The risk of progression to Alzheimer's disease was lower in the donepezil group than in the placebo group for the first 12 months of the trial (P=0.004 at 6 months and P=0.04 at 12 months by a z-test adjusted for comparisons at multiple points) (Figure 1B). A total of 38 subjects in the placebo group had progression to Alzheimer's disease in the first 12 months, as compared with 33 in the vitamin E group and 16 in the donepezil group. By 36 months, however, the numbers of subjects with progression to Alzheimer's disease did not differ significantly among the three groups: 73 in the placebo group, 76 in the vitamin E group, and 63 in the donepezil group. For the comparison that included all subjects, the hazard ratios for progression to Alzheimer's disease were lower in the donepezil group than the placebo group during year 1 (P=0.004) and during years 1 and 2 (P=0.03), but not during the entire three years of the study (P=0.21; P values not adjusted for comparisons at multiple points).

Secondary Outcome Measures

There were few significant differences in cognitive function from baseline between the vitamin E and placebo groups. The exceptions were in the scores for the executive, language, and overall cognitive scores, and these were confined to the first 18 months of the study. There were more differences in the change from baseline scores between the donepezil group and the placebo group, as shown in Table 2; they included the scores for the MMSE, CDR sum of boxes, Global Deterioration Scale, and modified ADAS-Cog, as well as memory, language, and overall cognitive scores, but with one exception, they were also confined to the first 18 months of the study.

View this table: [in this window] [in a new window]   Table 2. Changes from Baseline in Cognitive and Functional Measures.

 
APOE 4 Carriers

Possession of the APOE 4 allele was a major predictor of progression to Alzheimer's disease in all three groups, with 76 percent of the cases of progression to Alzheimer's disease occurring among APOE 4 carriers (P<0.001) (Figure 1C). There were 136 carriers in the placebo group, 147 in the donepezil group, and 141 in the vitamin E group (Table 1). The curves for the vitamin E and placebo groups separated slightly during the first year, then merged again (P=0.77) (Figure 1D). In this secondary analysis, it was observed that the curves for the donepezil and placebo groups had separated by six months and remained apart during the remainder of the trial (P=0.04), with donepezil treatment reducing the risk of progression to Alzheimer's disease by approximately one third at year 3 among subjects with one or more APOE 4 alleles (Table 3).
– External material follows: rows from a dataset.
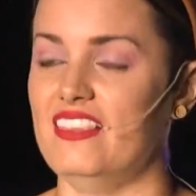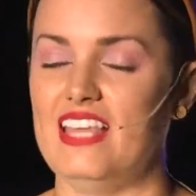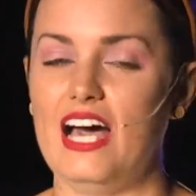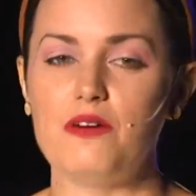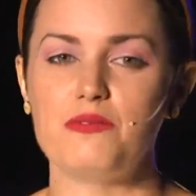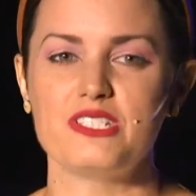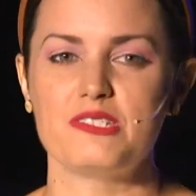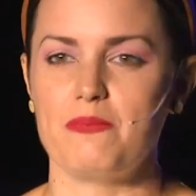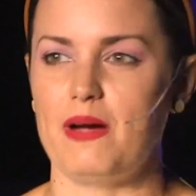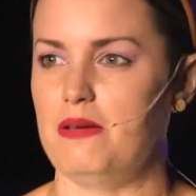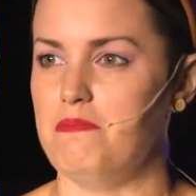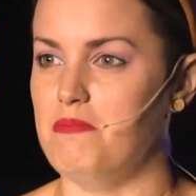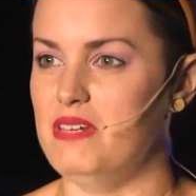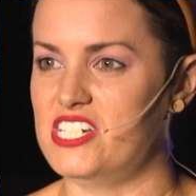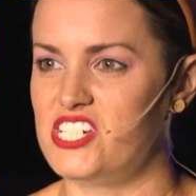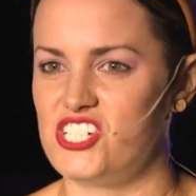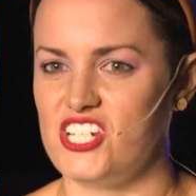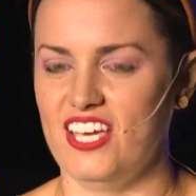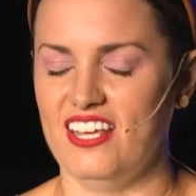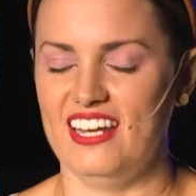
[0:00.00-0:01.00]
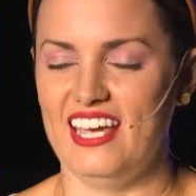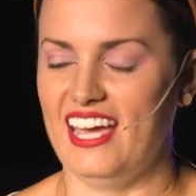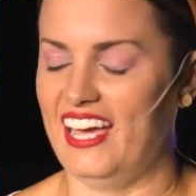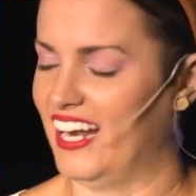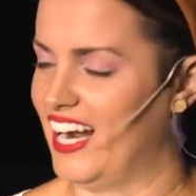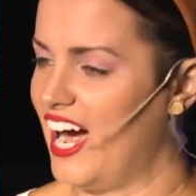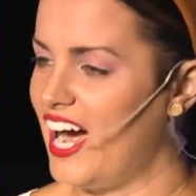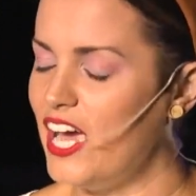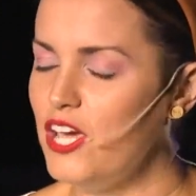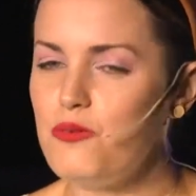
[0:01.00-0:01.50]
And that was my mission,
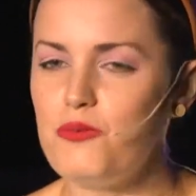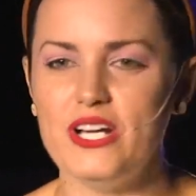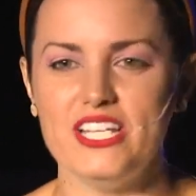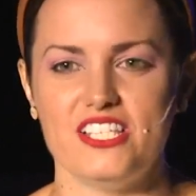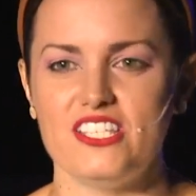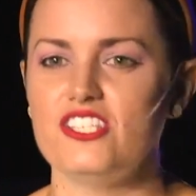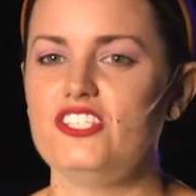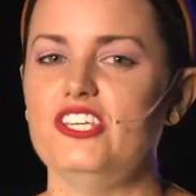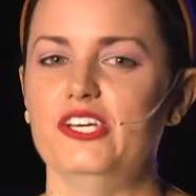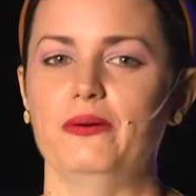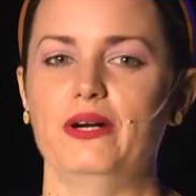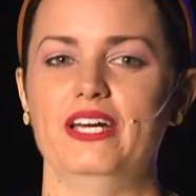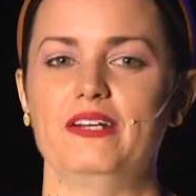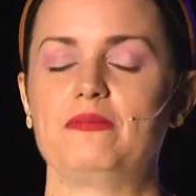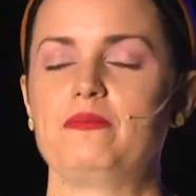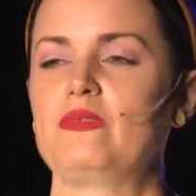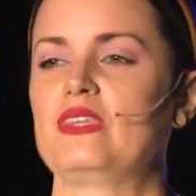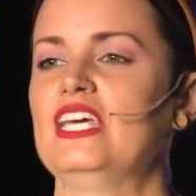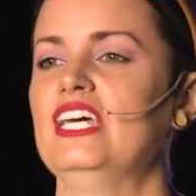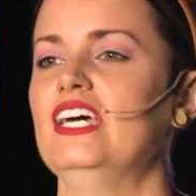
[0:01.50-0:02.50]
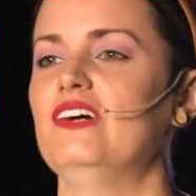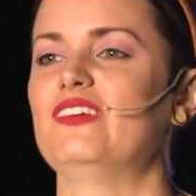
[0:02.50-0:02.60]
and I went to do it.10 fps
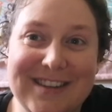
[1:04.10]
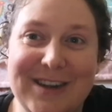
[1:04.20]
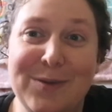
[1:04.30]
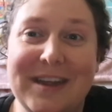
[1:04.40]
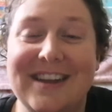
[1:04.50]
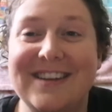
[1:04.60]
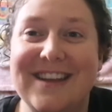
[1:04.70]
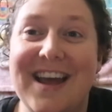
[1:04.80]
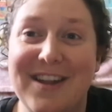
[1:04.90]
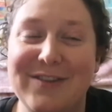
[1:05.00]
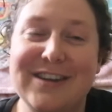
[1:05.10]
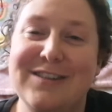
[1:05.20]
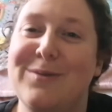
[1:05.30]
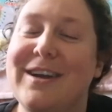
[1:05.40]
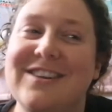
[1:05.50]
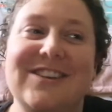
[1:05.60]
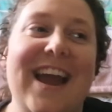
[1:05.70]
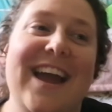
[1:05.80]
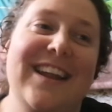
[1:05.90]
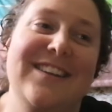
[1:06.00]
too because I loved it so much.
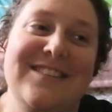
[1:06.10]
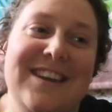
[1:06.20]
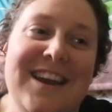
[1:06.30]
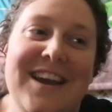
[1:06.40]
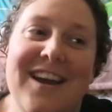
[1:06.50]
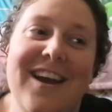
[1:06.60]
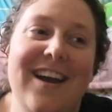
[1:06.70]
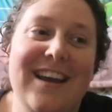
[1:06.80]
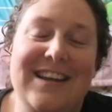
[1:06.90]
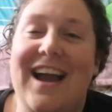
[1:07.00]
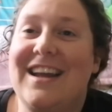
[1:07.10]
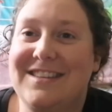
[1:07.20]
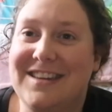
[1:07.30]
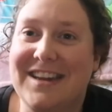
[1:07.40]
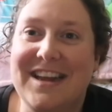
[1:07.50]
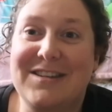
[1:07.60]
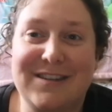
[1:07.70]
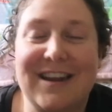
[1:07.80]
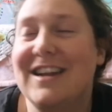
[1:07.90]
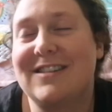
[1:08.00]
And guys,
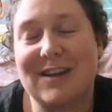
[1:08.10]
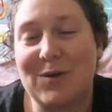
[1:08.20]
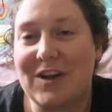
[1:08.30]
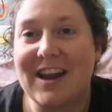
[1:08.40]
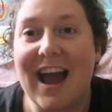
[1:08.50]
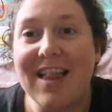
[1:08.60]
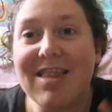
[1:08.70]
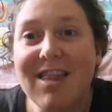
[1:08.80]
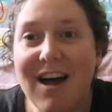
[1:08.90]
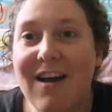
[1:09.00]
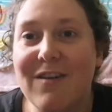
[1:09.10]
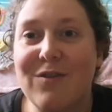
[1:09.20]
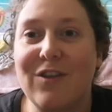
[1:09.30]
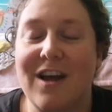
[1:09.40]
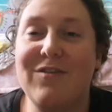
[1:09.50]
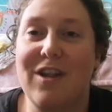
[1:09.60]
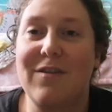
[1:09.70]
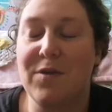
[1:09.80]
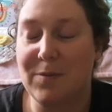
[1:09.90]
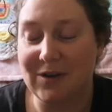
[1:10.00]
it's, it's so good. I love, love,
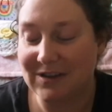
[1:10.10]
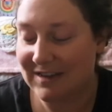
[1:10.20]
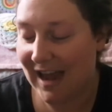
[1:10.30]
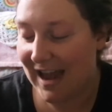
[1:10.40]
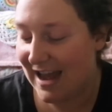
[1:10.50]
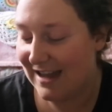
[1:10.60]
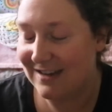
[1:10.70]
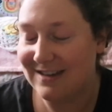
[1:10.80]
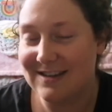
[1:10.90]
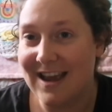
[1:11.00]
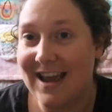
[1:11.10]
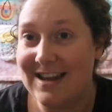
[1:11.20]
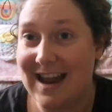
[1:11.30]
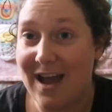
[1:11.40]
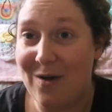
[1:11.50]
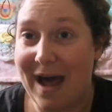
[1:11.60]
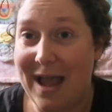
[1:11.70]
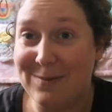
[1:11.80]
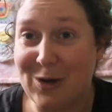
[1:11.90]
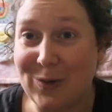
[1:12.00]
love the books. And now
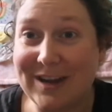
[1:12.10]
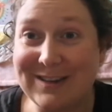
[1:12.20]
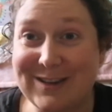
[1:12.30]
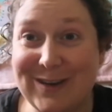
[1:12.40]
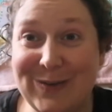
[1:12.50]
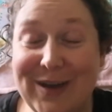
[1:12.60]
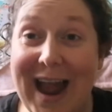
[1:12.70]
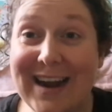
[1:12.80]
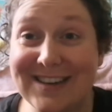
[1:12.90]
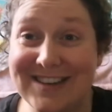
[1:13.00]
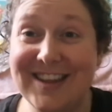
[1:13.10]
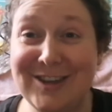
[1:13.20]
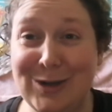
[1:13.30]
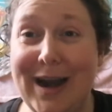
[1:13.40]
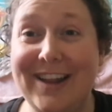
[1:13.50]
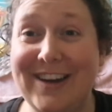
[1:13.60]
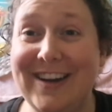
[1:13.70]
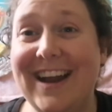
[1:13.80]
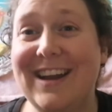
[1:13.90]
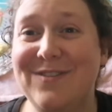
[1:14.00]
I am going to react to the
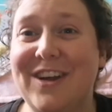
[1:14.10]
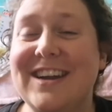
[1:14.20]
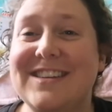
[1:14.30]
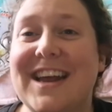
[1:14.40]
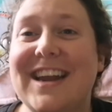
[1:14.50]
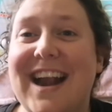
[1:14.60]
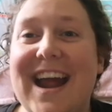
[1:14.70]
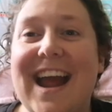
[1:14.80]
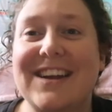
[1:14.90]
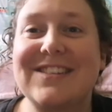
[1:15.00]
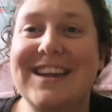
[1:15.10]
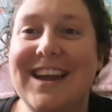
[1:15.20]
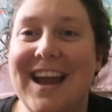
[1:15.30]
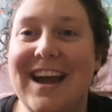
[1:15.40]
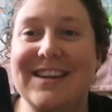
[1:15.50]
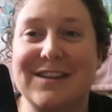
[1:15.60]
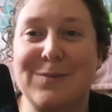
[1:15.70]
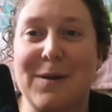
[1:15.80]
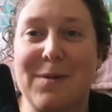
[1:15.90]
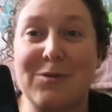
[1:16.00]
trailer and I'm very excited. I actually
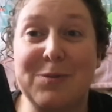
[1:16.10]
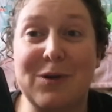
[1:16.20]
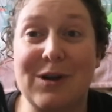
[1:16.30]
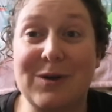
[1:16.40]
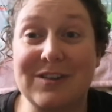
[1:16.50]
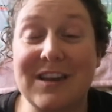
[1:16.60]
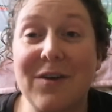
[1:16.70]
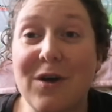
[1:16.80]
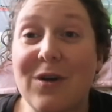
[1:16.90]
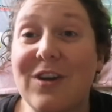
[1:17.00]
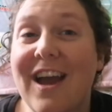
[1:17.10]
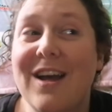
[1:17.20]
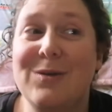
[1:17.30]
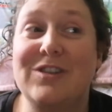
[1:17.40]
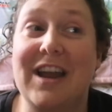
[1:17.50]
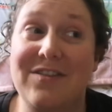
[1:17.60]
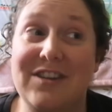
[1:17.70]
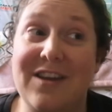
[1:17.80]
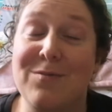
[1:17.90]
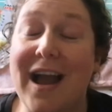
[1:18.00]
asked my mom to borrow her cell phone, which I have
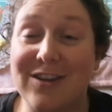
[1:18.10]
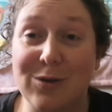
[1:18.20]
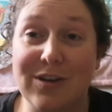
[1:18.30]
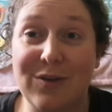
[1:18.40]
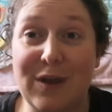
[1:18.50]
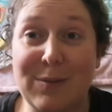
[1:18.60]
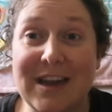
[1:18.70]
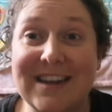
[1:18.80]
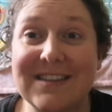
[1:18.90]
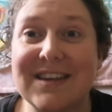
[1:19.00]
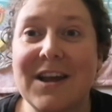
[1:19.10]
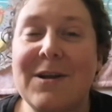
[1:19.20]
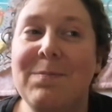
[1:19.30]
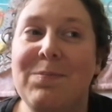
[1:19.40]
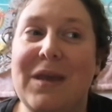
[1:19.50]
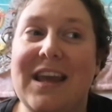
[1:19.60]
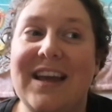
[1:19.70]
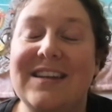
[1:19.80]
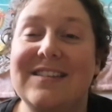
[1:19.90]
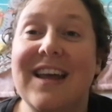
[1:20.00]
to give back to her in a few minutes
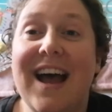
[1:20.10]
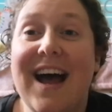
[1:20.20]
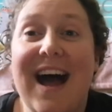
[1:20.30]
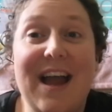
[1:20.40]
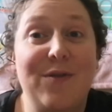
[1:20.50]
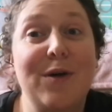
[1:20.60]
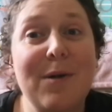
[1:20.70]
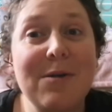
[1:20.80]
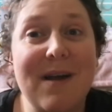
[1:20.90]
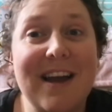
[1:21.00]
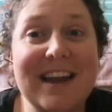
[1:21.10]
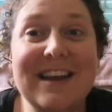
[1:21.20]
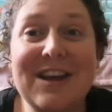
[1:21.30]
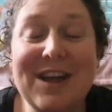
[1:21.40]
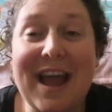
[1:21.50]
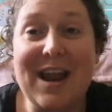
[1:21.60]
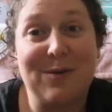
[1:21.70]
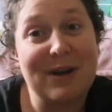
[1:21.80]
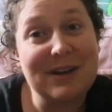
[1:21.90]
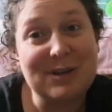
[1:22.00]
because I film on mine and I
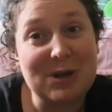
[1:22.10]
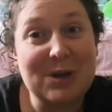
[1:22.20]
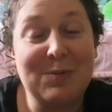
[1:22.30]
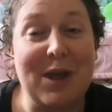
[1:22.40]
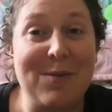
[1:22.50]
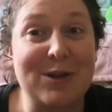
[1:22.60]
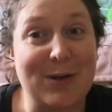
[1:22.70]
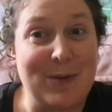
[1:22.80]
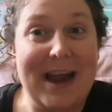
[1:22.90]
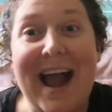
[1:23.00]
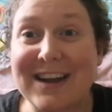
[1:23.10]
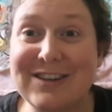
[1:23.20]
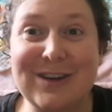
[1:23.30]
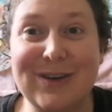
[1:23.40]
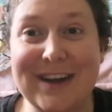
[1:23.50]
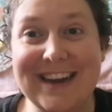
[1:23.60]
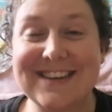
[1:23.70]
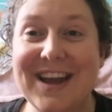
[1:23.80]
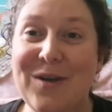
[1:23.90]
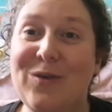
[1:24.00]
wanted to be able to react to
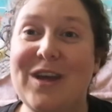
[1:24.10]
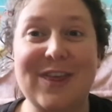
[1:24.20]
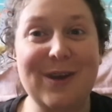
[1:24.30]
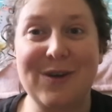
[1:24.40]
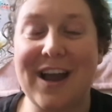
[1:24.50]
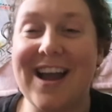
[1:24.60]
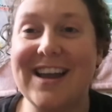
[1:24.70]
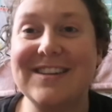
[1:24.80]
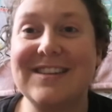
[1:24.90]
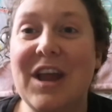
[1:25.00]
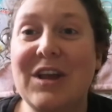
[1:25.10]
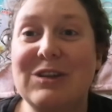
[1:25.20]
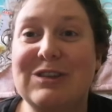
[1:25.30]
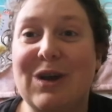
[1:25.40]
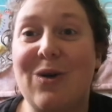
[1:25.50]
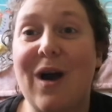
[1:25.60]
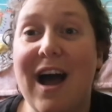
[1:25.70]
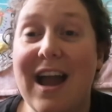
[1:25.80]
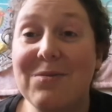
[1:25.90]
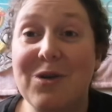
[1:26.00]
it with you guys. So
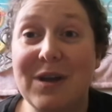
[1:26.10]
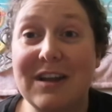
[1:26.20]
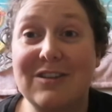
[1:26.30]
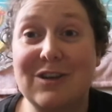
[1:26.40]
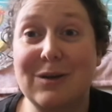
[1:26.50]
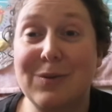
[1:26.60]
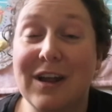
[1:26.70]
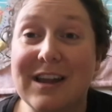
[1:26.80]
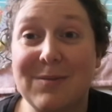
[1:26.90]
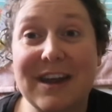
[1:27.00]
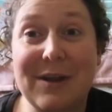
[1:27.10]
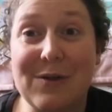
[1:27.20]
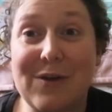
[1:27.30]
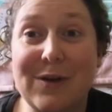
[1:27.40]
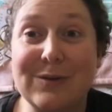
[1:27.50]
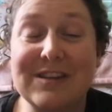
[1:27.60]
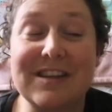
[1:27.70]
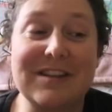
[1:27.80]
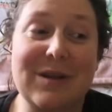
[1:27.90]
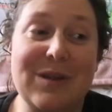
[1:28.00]
I am going to plug in my
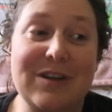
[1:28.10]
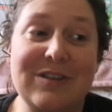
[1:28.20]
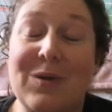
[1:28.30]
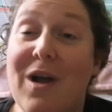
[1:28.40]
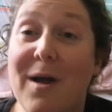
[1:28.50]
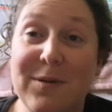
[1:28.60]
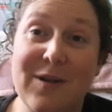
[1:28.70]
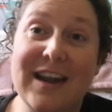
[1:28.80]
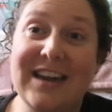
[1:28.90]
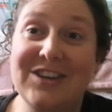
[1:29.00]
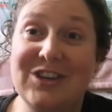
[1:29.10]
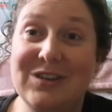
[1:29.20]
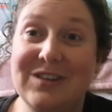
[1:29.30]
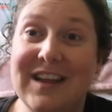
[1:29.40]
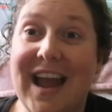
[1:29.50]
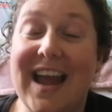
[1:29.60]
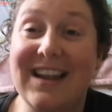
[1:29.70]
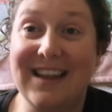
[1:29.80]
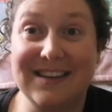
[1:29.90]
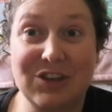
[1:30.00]
earphones so there's no copyright issues
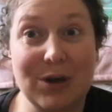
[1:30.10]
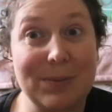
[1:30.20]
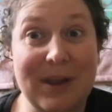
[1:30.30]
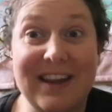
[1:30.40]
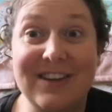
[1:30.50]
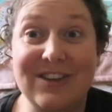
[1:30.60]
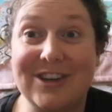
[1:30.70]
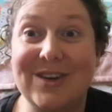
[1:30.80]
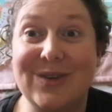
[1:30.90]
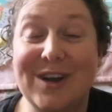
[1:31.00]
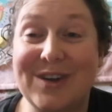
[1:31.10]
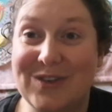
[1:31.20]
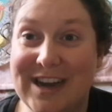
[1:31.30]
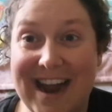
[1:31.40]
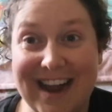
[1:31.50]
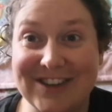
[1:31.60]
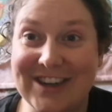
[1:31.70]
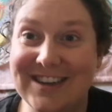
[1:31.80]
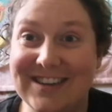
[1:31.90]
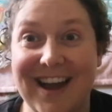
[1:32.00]
and let's jump into
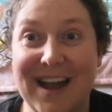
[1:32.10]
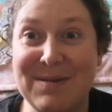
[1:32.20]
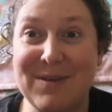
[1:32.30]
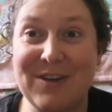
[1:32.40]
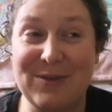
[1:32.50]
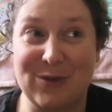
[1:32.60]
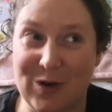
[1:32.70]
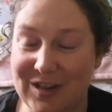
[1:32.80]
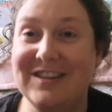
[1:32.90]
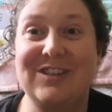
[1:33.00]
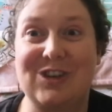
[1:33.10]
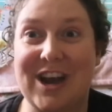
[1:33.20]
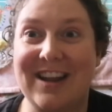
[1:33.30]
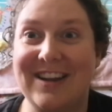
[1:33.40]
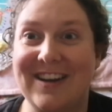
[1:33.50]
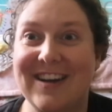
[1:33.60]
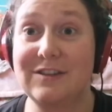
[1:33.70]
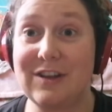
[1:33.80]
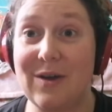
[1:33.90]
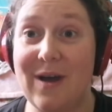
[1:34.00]
reaction time for this trailer.
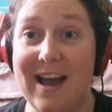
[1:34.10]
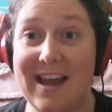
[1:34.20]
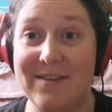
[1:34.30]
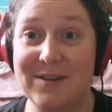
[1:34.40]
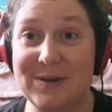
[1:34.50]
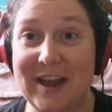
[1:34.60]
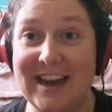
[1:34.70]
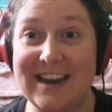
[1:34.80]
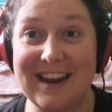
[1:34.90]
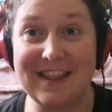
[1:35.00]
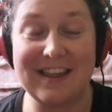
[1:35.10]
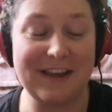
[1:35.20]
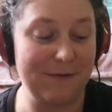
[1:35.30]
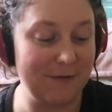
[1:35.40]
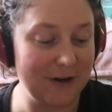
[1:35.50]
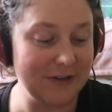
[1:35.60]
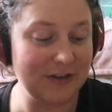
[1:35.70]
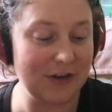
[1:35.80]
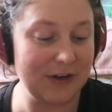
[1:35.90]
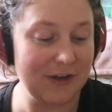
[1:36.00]
So I have located the
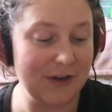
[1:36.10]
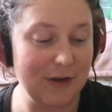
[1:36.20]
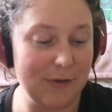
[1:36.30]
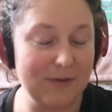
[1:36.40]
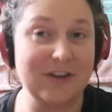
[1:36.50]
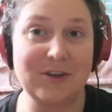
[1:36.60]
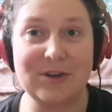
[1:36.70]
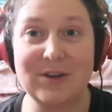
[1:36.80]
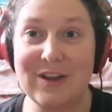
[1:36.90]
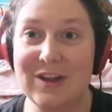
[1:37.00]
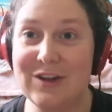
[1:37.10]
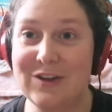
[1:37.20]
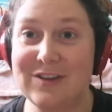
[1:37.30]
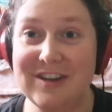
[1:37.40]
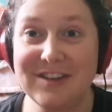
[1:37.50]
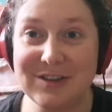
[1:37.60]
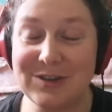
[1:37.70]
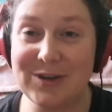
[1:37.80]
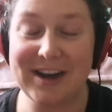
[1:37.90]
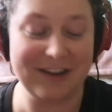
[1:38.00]
first official
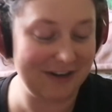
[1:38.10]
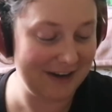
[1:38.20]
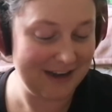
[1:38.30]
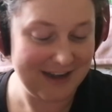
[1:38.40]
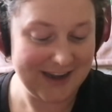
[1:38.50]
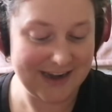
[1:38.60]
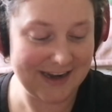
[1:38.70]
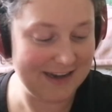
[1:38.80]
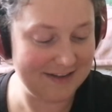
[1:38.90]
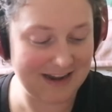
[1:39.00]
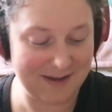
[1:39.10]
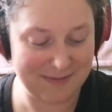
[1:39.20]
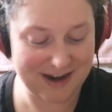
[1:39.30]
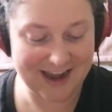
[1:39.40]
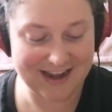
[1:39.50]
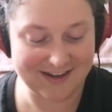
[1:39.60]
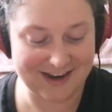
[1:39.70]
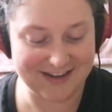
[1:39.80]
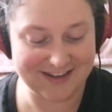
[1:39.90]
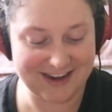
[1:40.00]
teaser trailer. It is a minute and
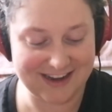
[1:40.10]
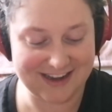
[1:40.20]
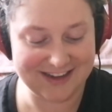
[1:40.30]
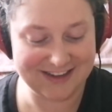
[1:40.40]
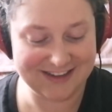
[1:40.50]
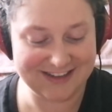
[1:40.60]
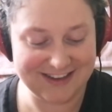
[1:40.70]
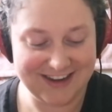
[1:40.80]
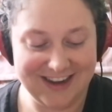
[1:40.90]
10 seconds.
View this table: [in this window] [in a new window]   Table 3. Hazard Ratios for the Risk of Progression to Alzheimer's Disease in the Donepezil and Vitamin E Groups as Compared with the Placebo Group.

 
Outcomes and Adverse Events

Adverse events in the donepezil group included muscle cramps, gastrointestinal symptoms, and sleep disturbances (Table 4). Twenty-three deaths occurred during the study (17 during the double-blind phase and 6 during the open-label phase), and all were judged to be unrelated to treatment. During the double-blind phase, seven subjects died in the donepezil group and five subjects died in each of the other two groups (P=0.79).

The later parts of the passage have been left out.